## WHAT IS EXPECTED:
What is needed is the full set of records, word for word, with no pictures.

## DATA TO PROCESS:
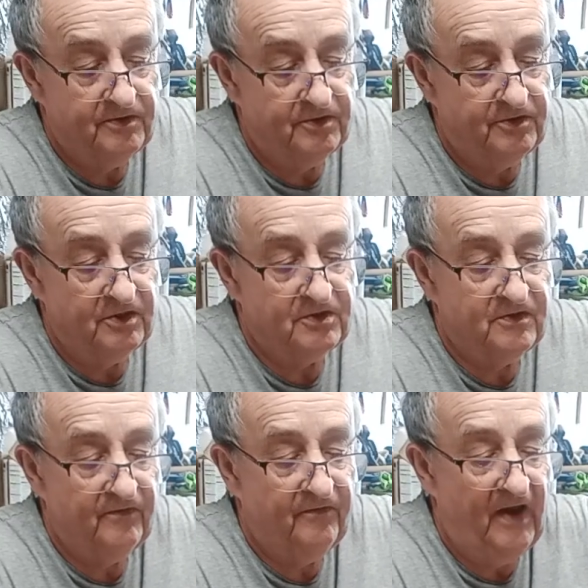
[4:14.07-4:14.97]
to
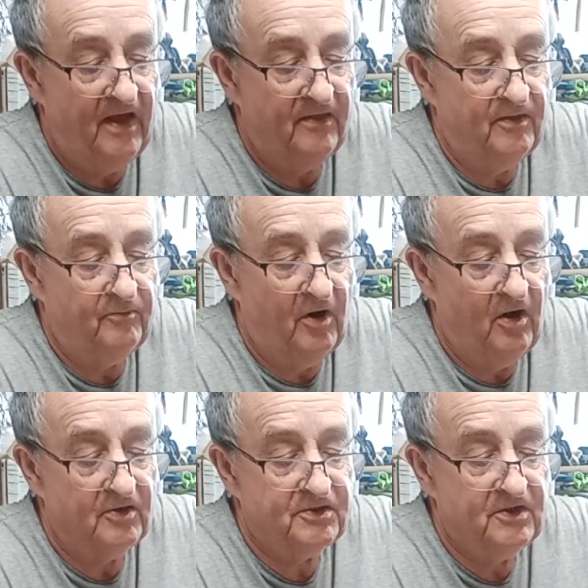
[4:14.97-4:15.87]
just flatten the
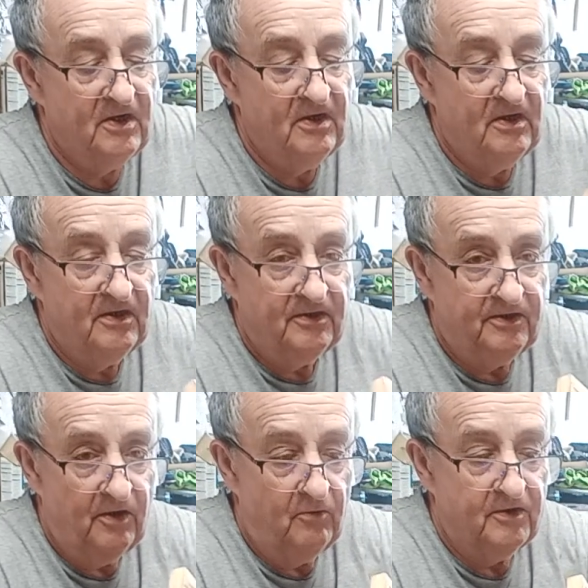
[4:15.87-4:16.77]
brass.
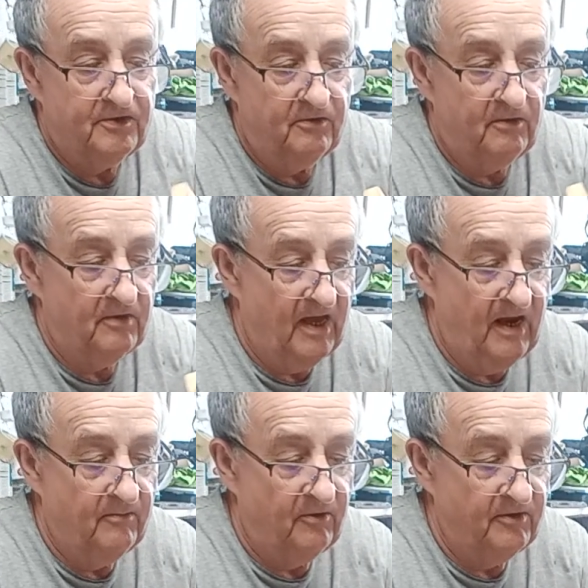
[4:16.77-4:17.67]
You don't want to do it with a
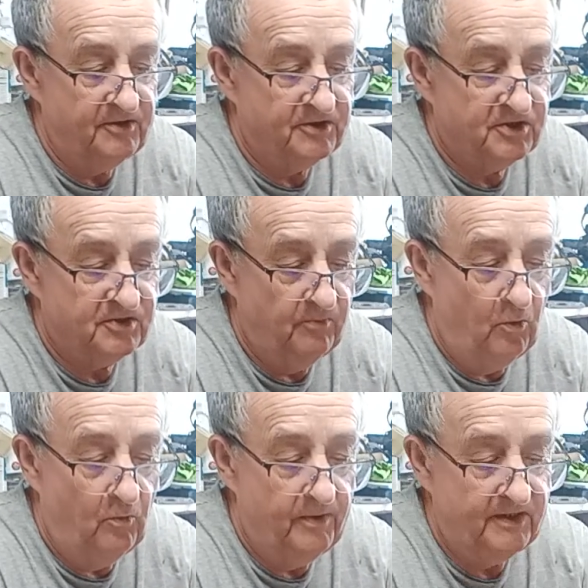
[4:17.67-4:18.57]
hammer in just
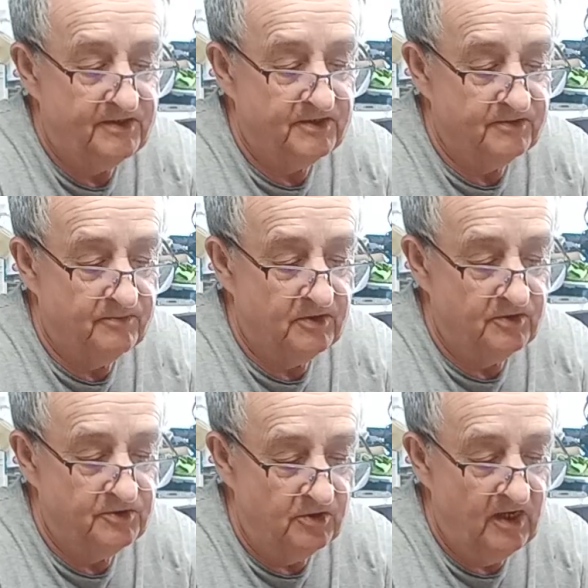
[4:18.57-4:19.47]
small pieces,
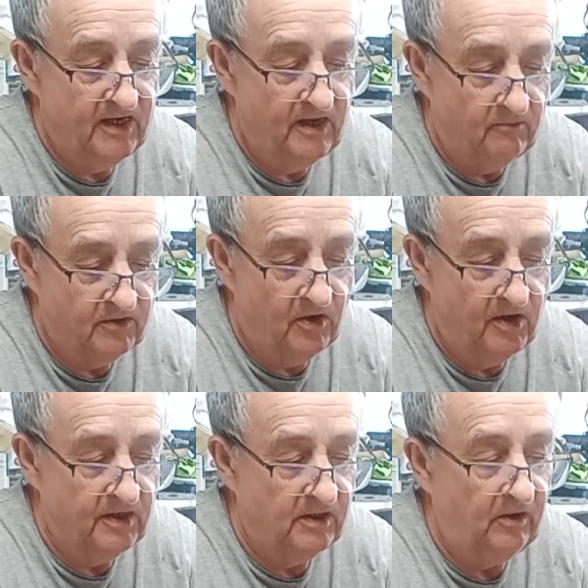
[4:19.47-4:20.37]
because you'll end up with
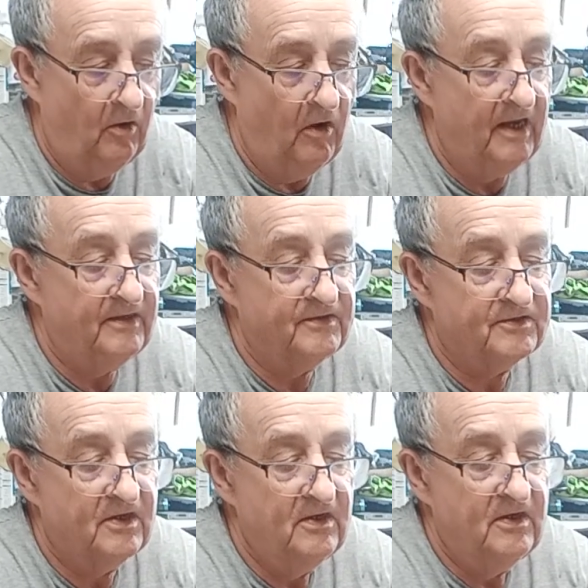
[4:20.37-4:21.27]
kind of
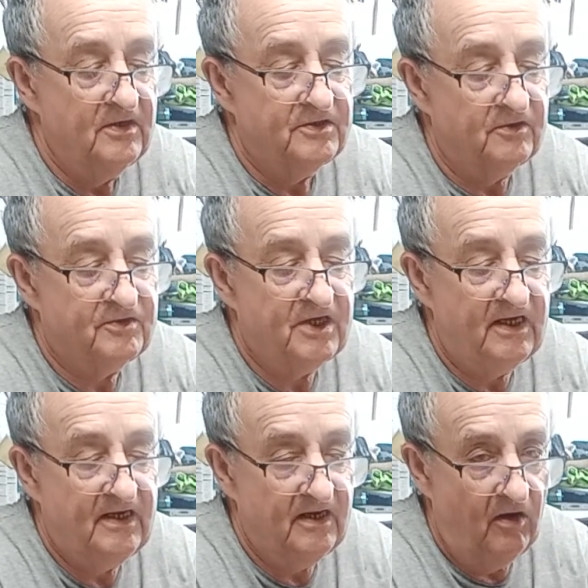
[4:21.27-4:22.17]
lines. So
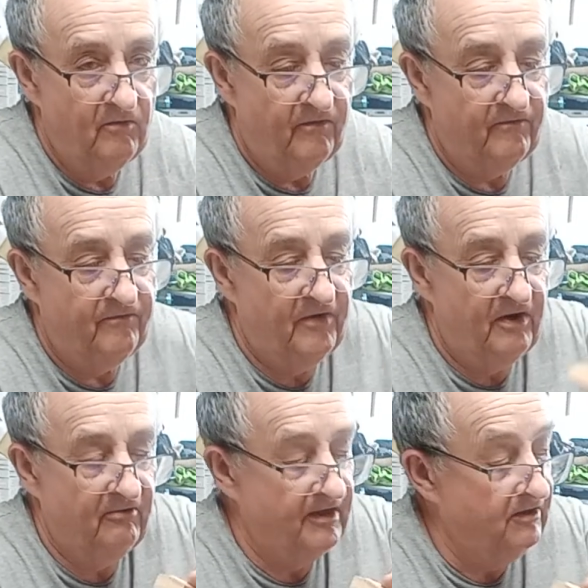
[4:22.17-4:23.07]
take it over
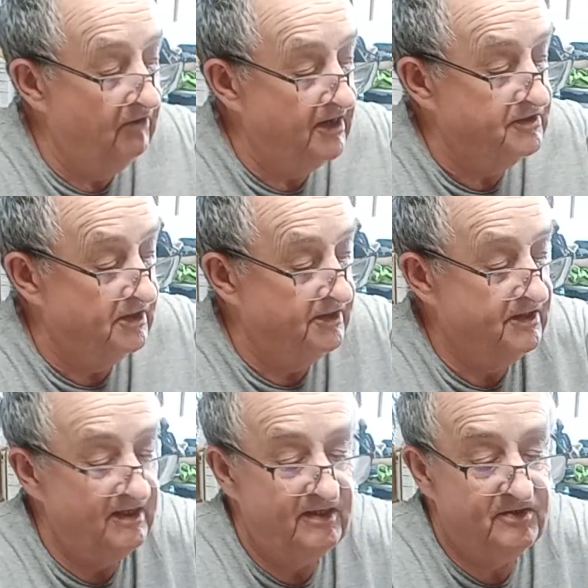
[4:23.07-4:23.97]
very gradually.
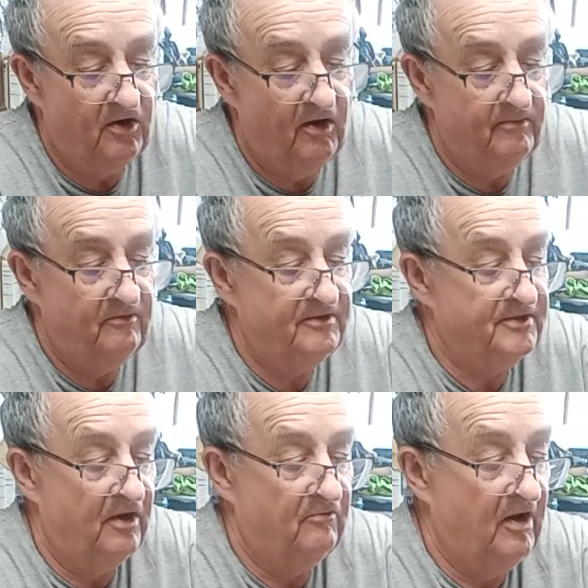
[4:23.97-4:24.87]
Take your time, there
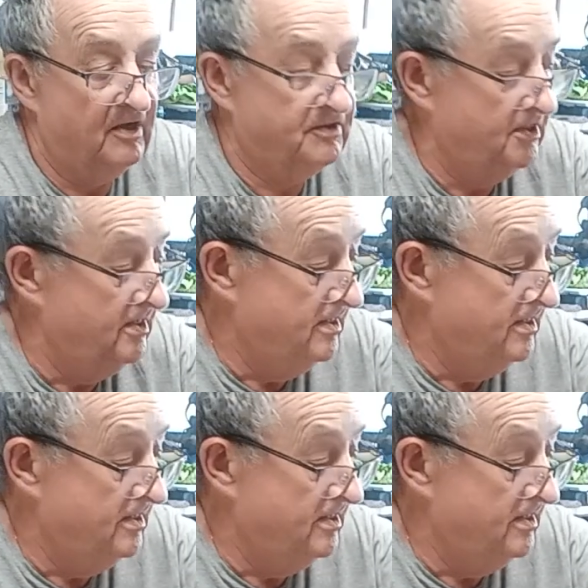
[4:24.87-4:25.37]
is no rush.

## THE COMPLETED TASK:
[4:14.07-4:14.97]
to
[4:14.97-4:15.87]
just flatten the
[4:15.87-4:16.77]
brass.
[4:16.77-4:17.67]
You don't want to do it with a
[4:17.67-4:18.57]
hammer in just
[4:18.57-4:19.47]
small pieces,
[4:19.47-4:20.37]
because you'll end up with
[4:20.37-4:21.27]
kind of
[4:21.27-4:22.17]
lines. So
[4:22.17-4:23.07]
take it over
[4:23.07-4:23.97]
very gradually.
[4:23.97-4:24.87]
Take your time, there
[4:24.87-4:25.37]
is no rush.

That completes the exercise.